Animal tales
Animal tales
Since my Nature Notes column a fortnight ago I’ve received lots of reports of Wharfedale frogs arriving at their spawning grounds and, indeed, the first spawn, so clearly everything is properly on the move now! I can also confidently tell you that, after the harsh winter of 2011, spawn was reported from Otley Wetlands on 15th March last year. I can make this assertion because I have just received my copy of The Wharfedale Naturalist, the WNS annual review of the year. It makes fascinating reading especially the Recorders’ reports, collating all the records sent in by members over the year.
It also contains articles, and it’s to one of these that I want to refer this week. Two members describe a truly amazing encounter with an otter in mid- afternoon just by the Old Bridge near the centre of Ilkley. They were walking along beside a turbulent storm-swollen Wharfe when a bedraggled animal emerged on the path in front of them. At first they thought it was a cat carrying a dead rat but, as it drew closer, they saw it was an otter carrying a small cub. She dumped the cub practically at their feet and then ran back to the river and disappeared. The cub was alive – just – and began to haul itself along towards the road. They barred its way with their boots and waited for the mother to return. They waited a long time but eventually the cub’s distressed cries and pitiful state meant they had to take action so they wrapped it up and took it to the vet. The next day they were relieved to hear it had survived the night.

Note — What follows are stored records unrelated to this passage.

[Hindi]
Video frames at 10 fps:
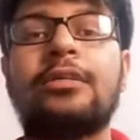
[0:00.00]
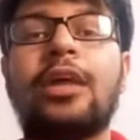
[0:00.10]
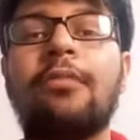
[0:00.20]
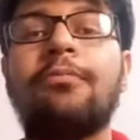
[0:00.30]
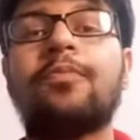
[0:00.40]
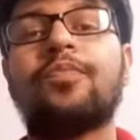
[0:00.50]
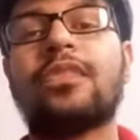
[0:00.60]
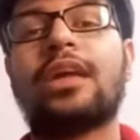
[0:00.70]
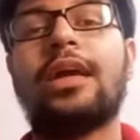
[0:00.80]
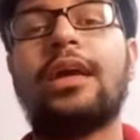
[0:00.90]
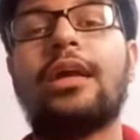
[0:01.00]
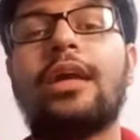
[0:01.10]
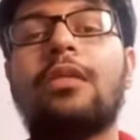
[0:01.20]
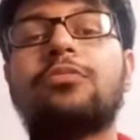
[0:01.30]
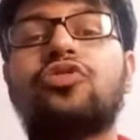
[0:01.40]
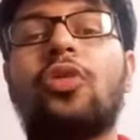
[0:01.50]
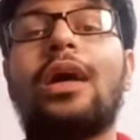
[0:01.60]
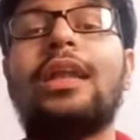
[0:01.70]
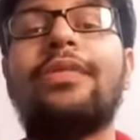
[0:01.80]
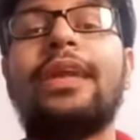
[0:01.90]
तब एक
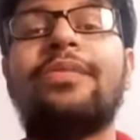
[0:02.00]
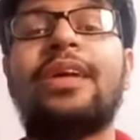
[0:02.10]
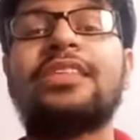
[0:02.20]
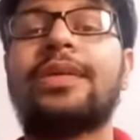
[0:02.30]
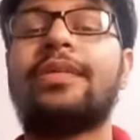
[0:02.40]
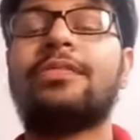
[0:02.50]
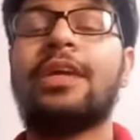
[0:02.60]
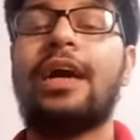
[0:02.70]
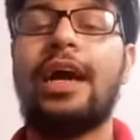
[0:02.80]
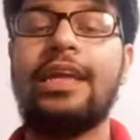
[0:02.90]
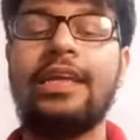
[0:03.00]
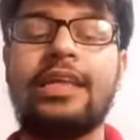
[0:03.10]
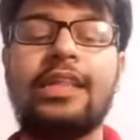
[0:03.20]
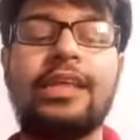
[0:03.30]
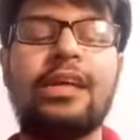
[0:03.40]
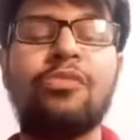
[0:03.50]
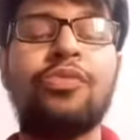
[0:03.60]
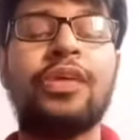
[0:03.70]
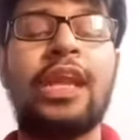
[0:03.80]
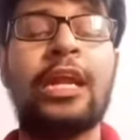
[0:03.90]
चौंकाने वाले बात समझ में आई कि ये
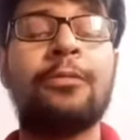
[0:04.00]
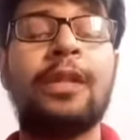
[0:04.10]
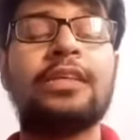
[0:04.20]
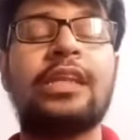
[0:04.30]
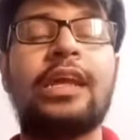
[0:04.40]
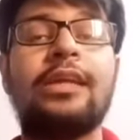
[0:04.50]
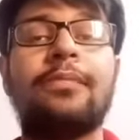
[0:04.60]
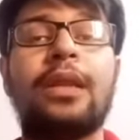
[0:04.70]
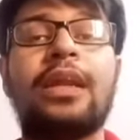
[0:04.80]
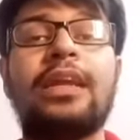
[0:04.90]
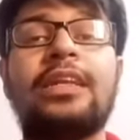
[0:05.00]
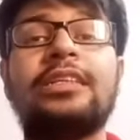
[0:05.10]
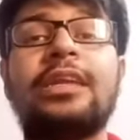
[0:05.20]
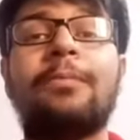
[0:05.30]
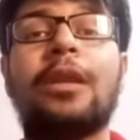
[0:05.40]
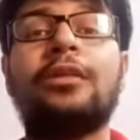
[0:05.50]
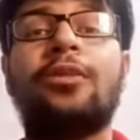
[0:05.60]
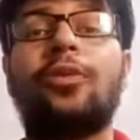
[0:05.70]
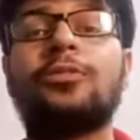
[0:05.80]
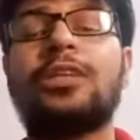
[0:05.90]
मूवी नेटफ्लिक्स नहीं बल्कि डिज्नी प्लस
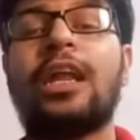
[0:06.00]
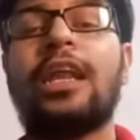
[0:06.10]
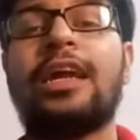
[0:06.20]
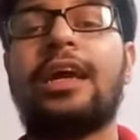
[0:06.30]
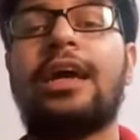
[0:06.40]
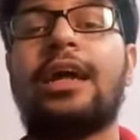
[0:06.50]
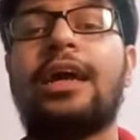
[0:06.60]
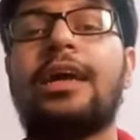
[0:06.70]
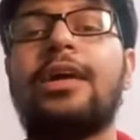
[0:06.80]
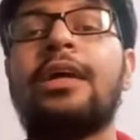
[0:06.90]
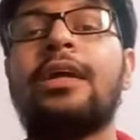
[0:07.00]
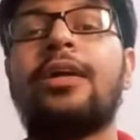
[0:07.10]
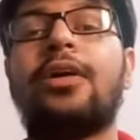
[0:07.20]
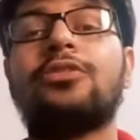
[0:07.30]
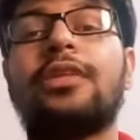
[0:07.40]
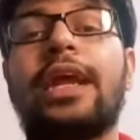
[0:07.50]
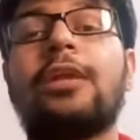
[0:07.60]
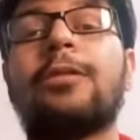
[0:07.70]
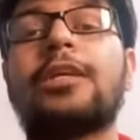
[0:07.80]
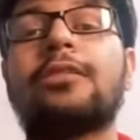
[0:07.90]
हॉटस्टार लेके आ रहा है और जो
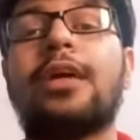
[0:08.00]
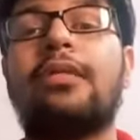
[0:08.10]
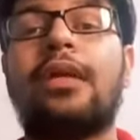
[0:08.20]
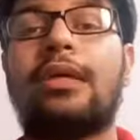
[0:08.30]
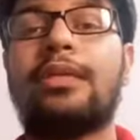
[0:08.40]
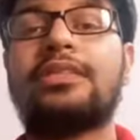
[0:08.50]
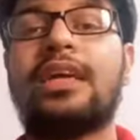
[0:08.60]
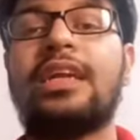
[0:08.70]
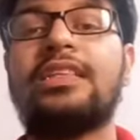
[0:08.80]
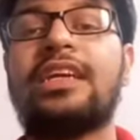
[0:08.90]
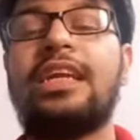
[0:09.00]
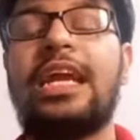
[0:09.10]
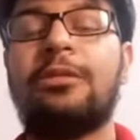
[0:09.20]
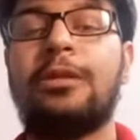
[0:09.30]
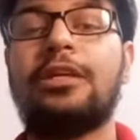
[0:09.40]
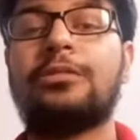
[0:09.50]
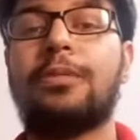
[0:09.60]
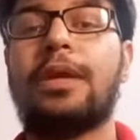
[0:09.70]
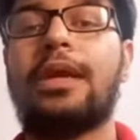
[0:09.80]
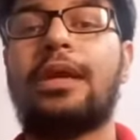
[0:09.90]
नेटफ्लिक्स के बारे में खबरें चल रही थी कि नेटफ्लिक्स
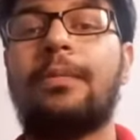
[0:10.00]
पे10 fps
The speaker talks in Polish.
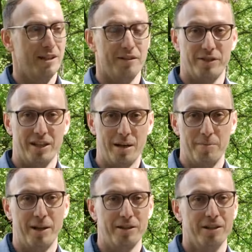A w tej
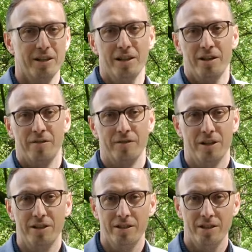kampanii
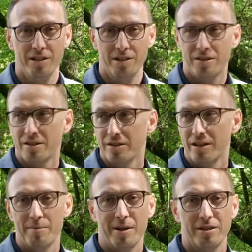widzieliście gdzieś
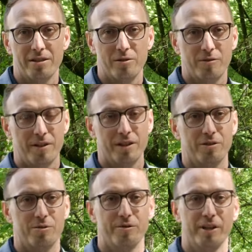najbardziej
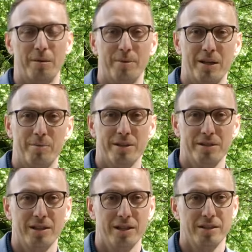zaufanego człowieka pana
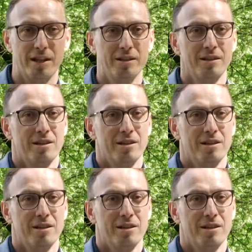prezydenta,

Were this a Disney film we could assume that the plucky mother had brought her cub to two friendly humans for help while plunging back to rescue a second youngster from her washed-out holt. In real life it’s impossible to know the circumstances that led to this extraordinary piece of animal behaviour but the rescuers acted exactly right, waiting before taking action. It’s never a good idea to snatch up and ‘save’ a young creature until you’re sure it’s actually abandoned. In the event, this story has a happy ending. The cub, a male, was taken to a wildlife park near Southampton where it thrived and has been introduced to a rescued female cub in whose company it will be released in the Spring. What a story!